Tina Seskis – Ungeschehen

Emily verlässt ihren Mann und ihr altes Leben. Sie geht nach London und beginnt dort als Cat ein neues Leben. Was geschehen ist, bleibt im Dunkeln. Nach anfänglichen Startschwierigkeiten findet sie in Angel eine gute Freundin und auch im Job kann sie schnell punkten, sich langsam in der Werbebranche hocharbeiten und eine neue Existenz aufbauen. Alles scheint gut zu werden, doch immer wieder kommen die Erinnerungen. An das Aufwachsen mit der Zwillingsschwester, die von der Mutter gehasst schnell zum Problemkind wird. Auch an Ben, den sie immer noch liebt und ihre kleine Familie, die sie vermisst. Am Jahrestag ihres Verschwindens kommt es zur Katastrophe und sie wacht neben einer Leiche auf. Sie hat scheinbar noch jemanden getötet.

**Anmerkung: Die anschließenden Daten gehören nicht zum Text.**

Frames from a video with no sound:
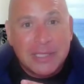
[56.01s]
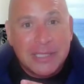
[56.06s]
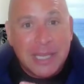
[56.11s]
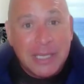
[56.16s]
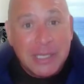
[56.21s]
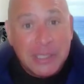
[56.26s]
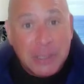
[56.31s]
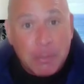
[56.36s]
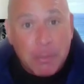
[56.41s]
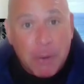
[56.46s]

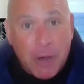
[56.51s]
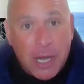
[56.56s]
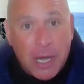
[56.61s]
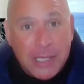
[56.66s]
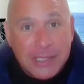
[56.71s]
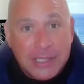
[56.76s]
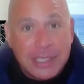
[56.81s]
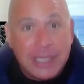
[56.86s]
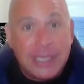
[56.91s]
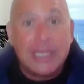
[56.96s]
say
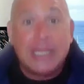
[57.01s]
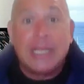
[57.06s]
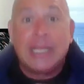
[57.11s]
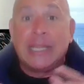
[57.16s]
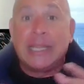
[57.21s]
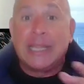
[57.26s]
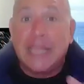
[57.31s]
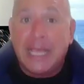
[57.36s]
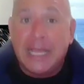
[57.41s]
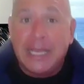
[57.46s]
depositing,
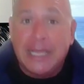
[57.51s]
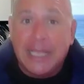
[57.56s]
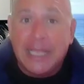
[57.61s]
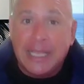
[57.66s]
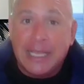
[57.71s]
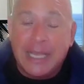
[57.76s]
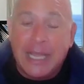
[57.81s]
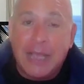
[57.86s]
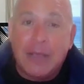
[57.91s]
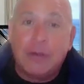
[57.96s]
lending
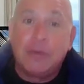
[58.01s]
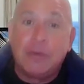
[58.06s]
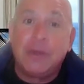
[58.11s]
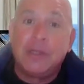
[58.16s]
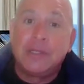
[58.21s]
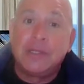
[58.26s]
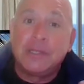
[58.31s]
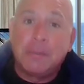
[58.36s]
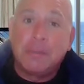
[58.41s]
it out,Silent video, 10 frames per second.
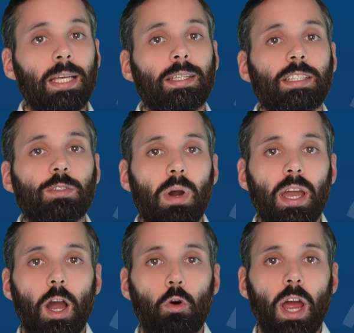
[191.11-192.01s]
That's
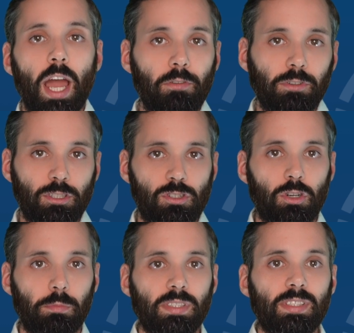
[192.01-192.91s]
why our average
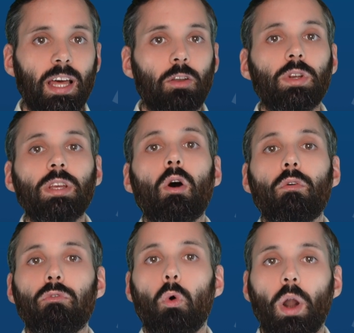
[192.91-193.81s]
German salary
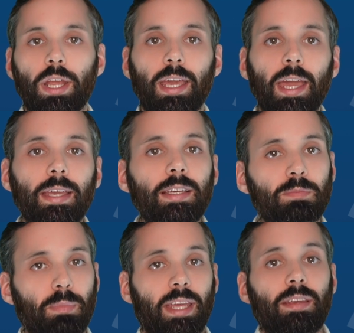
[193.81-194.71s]
of 4K is
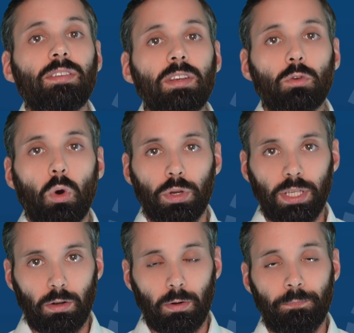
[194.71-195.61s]
paying 0 here.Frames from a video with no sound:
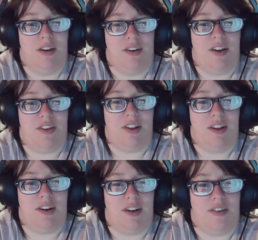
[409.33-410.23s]
Does he
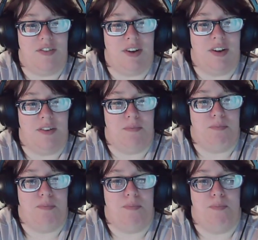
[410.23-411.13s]
look different
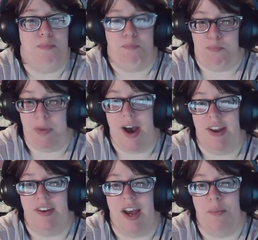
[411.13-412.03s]

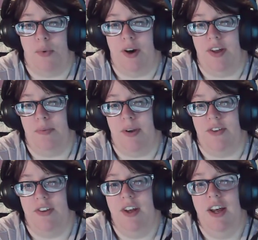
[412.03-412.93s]
body type wise?
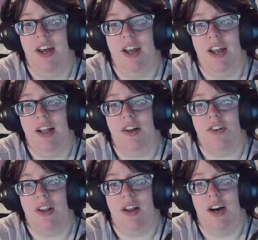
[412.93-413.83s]
Because he looks
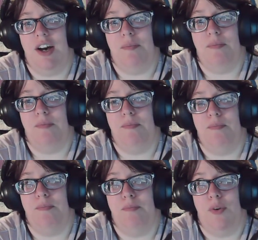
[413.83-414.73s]
a lot
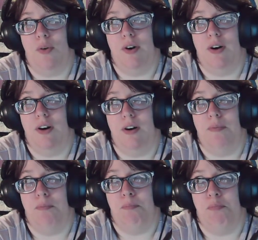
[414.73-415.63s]
more
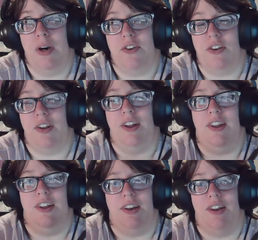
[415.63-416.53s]

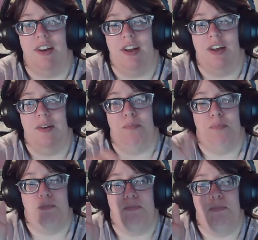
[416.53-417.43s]
muscly than he did
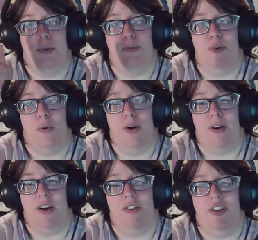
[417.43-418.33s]
before,
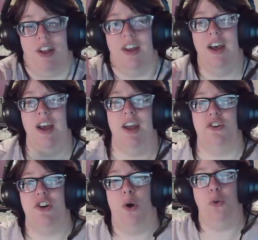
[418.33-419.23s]
because like his
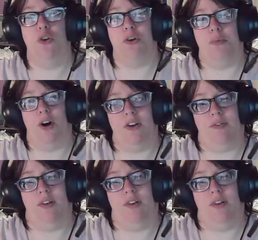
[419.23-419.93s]
shoulders are broader.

Tina Seskis hat einen Roman über eine verzweifelte Frau geschaffen, die nochmal ganz von vorne anfangen möchte. Neben der Haupthandlung um Emily/Cats Neuanfang bestimmen diskontinuierliche Rückblenden die Erzählen, die so ihr Leben davor und die Gründe für ihr Verschwinden entfalten. Mehrfach wird der Leser dabei an der Nase herumgeführt und die mühsame Rekonstruktion fällt wieder in sich zusammen. Im Fokus stehen jedoch Leben, die nicht so verlaufen, wie sie sollten. Irgendwie haben alle mit ihren Umständen zu kämpfen und werden durch ihre Mitmenschen so unglücklich, dass sie flüchten, sich in Drogen- und andere Abhängigkeiten flüchten. Die Schilderung der zwischenmenschlichen Unzulänglichkeiten ist für mich die große Stärke des Romans, wie sich die Figuren gegenseitig zerstören und auch stützen. Die Atmosphäre wird jedoch nie so niedergeschlagen, dass man es nicht mehr ertragen könnte, im Gegenteil, man wünscht den Figuren, dass die mühsamen Versuche wieder auf die Beine zu kommen erfolgreich sind – doch der nächste Rückschlag lauert immer schon.